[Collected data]
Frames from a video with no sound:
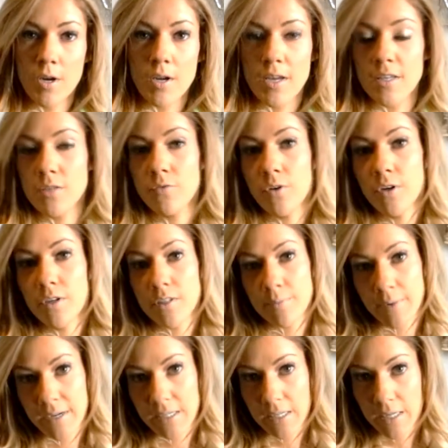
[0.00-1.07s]
as far as
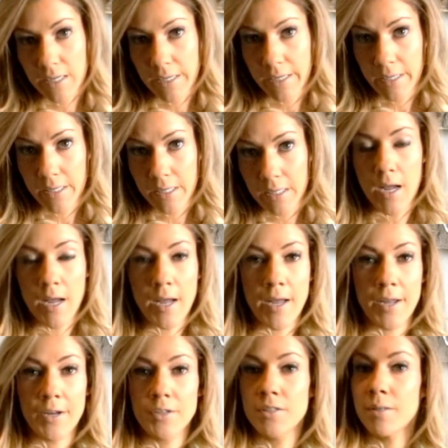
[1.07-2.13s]
my diet.
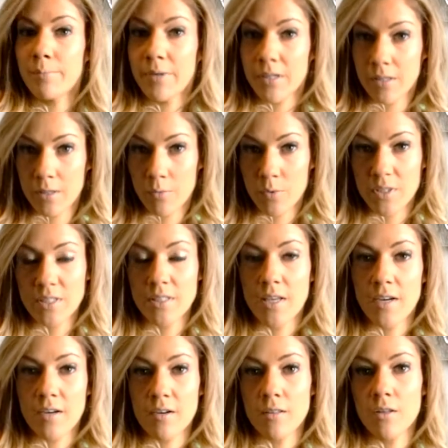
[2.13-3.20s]
I typically would
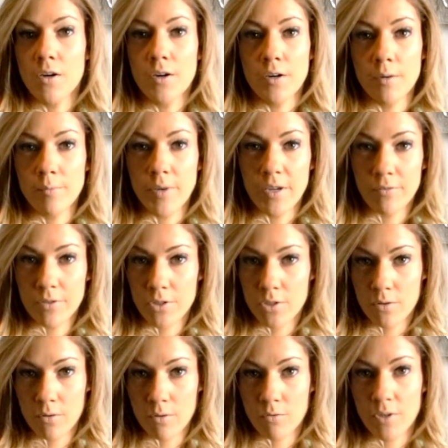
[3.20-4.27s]
set an alarm every
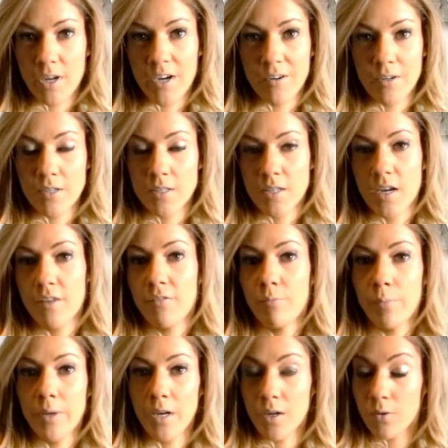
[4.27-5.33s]
2 to 3 hours, and
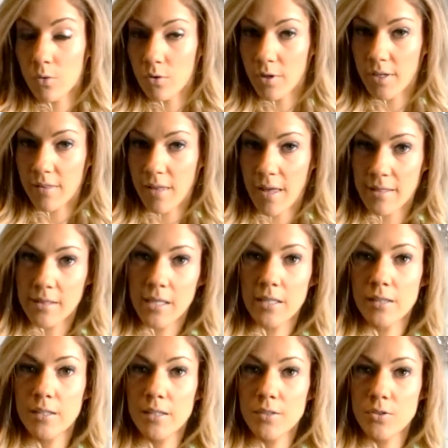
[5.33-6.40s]
I've been ignoring that
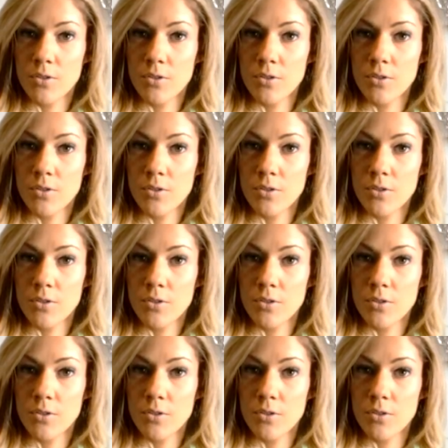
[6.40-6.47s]
lately.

[What you have to do] Write the entries above out again exactly, but not the pictures.

[Reply to the task]
Frames from a video with no sound:
[0.00-1.07s]
as far as
[1.07-2.13s]
my diet.
[2.13-3.20s]
I typically would
[3.20-4.27s]
set an alarm every
[4.27-5.33s]
2 to 3 hours, and
[5.33-6.40s]
I've been ignoring that
[6.40-6.47s]
lately.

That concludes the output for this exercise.